The final step is to share your internet connection. You can have one active network type and one shared network type at any time. That means if you connect your computer to your router via Ethernet, you can create a shared Wi-Fi connection. You can’t share the Wi-Fi connection you’re already using as another wireless hotspot, unless you have a spare USB Wi-Fi adapter.
The best method is to connect your computer directly to your router and create a Wi-Fi hotspot, since you can connect multiple devices to one shared Ethernet connection. Check our our guide to creating a Wi-Fi hotspot with Windows, or our tutorial for sharing your Mac’s internet connection.
A Customizable Approach to Sharing a VPN
This method allows you to restrict your VPN to your Apple TV and any other streaming devices, rather than re-routing all of your network traffic. It’s more of a temporary solution, especially if your network equipment is in an awkward location (for which you’ll need a laptop).
It’s easy enough to set up though, and switching your VPN on or off, or changing the server you’re connected to is pretty straightforward. You can even install your VPN provider’s own software to make this part easy.
For MacBook users in particular this solution will require an investment in a Thunderbolt to Ethernet adapter, since Apple hasn’t included an Ethernet port on MacBooks for some time now.
Method 3: DNS Tunneling
The final method doesn’t involve a VPN at all. Many VPN services provide DNS tunneling services as part of their VPN packages, whereas others sell this service separately. Some services sell DNS tunneling separately, many services refer to it by a different name like ExpressVPN’s MediaStreamer.
Some services like ExpressVPN will require the use of free dynamic DNS (DDNS) providers in order to keep your IP address up to date. Others, like UnoTelly, simply require you to login to your control panel to update your address manually.
Once you’ve signed up for an account that supports DNS tunneling and configured DNS where required, head to Settings > Network on your Apple TV and choose either Wi-Fi or Ethernet to configure that particular network. Scroll down to DNS and input the relevant IP address as per your provider’s instructions.
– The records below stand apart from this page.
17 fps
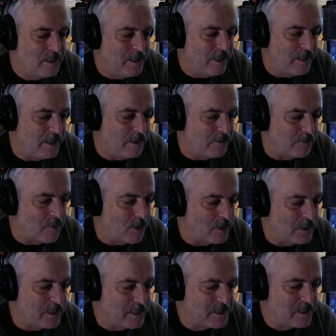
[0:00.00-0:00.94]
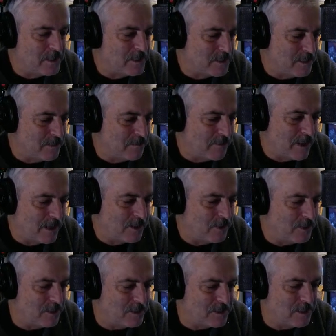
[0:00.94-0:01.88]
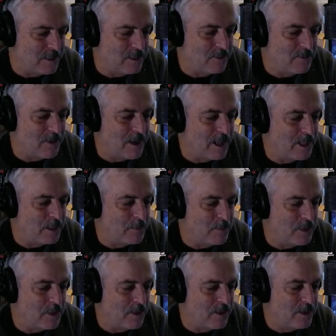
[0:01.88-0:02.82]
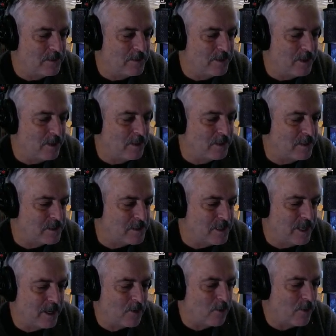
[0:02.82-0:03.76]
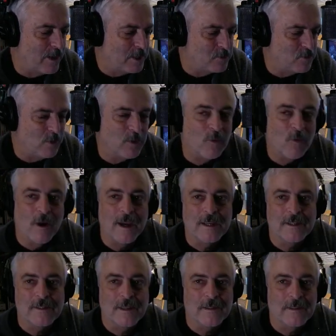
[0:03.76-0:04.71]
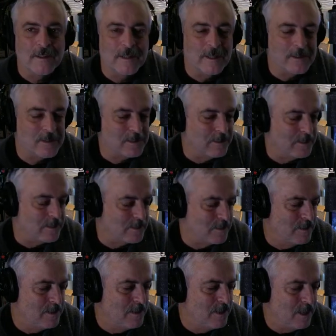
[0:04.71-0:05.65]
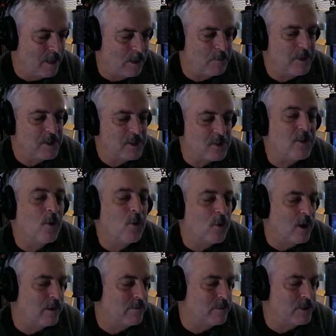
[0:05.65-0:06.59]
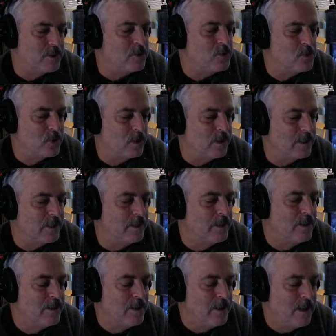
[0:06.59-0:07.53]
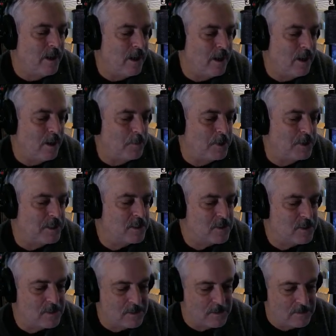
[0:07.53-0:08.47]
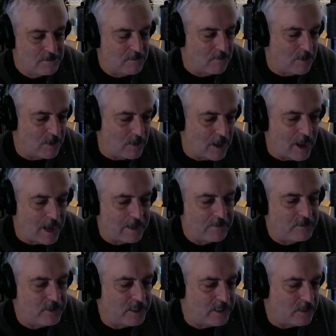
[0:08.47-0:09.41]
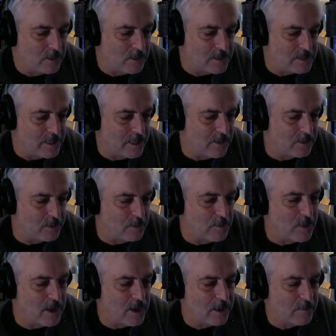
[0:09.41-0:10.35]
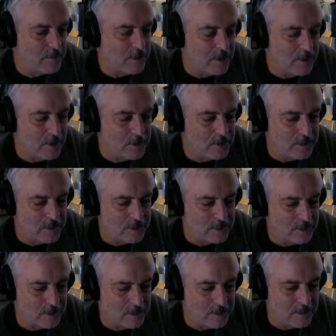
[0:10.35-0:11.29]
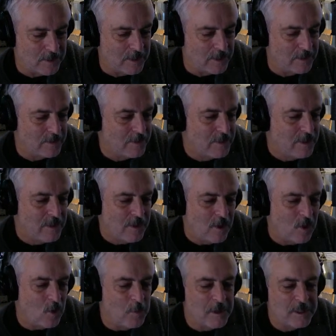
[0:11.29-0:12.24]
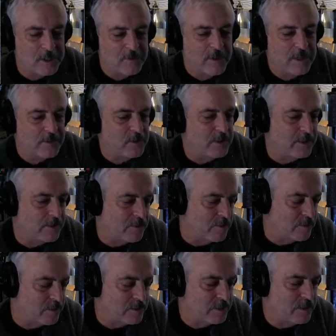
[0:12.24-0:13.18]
in the far distance, in fact, you can see the valley beyond there, and the Snake Range would rise in the distance and be snow-covered usually. But this is, well, Eye of Needle is down at the bottom here. You get the whole bunch of other different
From here simply restart your Apple TV under Settings > System > Restart and region-locked content should (hopefully) now be available to you. Your provider should handle most of the relevant back-end stuff, though it’s often possible to fine-tune your location to unlock specific local services.
Easy to Use, But Easily Defeated
DNS tunneling used to be the best method of accessing region locked content. Unlike VPN connections, you can access content at the maximum speed your internet connection will allow. There’s also no need to connect to different networks for different content, since the provider handles this on a service-by-service basis.
But heavy hitters like Netflix and BBC iPlayer started cracking down on DNS tunneling a few years ago, and introduced better protections against it. Many applications now perform custom DNS lookups to circumvent even OS-level DNS tweaks.
The Best Method for Using a VPN on Apple TV
The use of a VPN means better security, and more reliable access to region locked content. The cost is speed, since your overall speed will be limited by the speed of the VPN connection. By comparison, DNS services are lightning fast but often fall short since content providers can now easily circumvent them.
For many users, the second method (using a virtual router) provides the most flexibility. You won’t lose internet speed across your whole network, and the VPN connection is likely to work a lot better for region-locked content than a DNS server would.
If security is your number one priority, the first method is also ideal. Not having to set up a VPN on every device makes it easy to secure everything in one quick step. Provided the server is relatively close to you, your internet speed hopefully won’t take too much of a hit.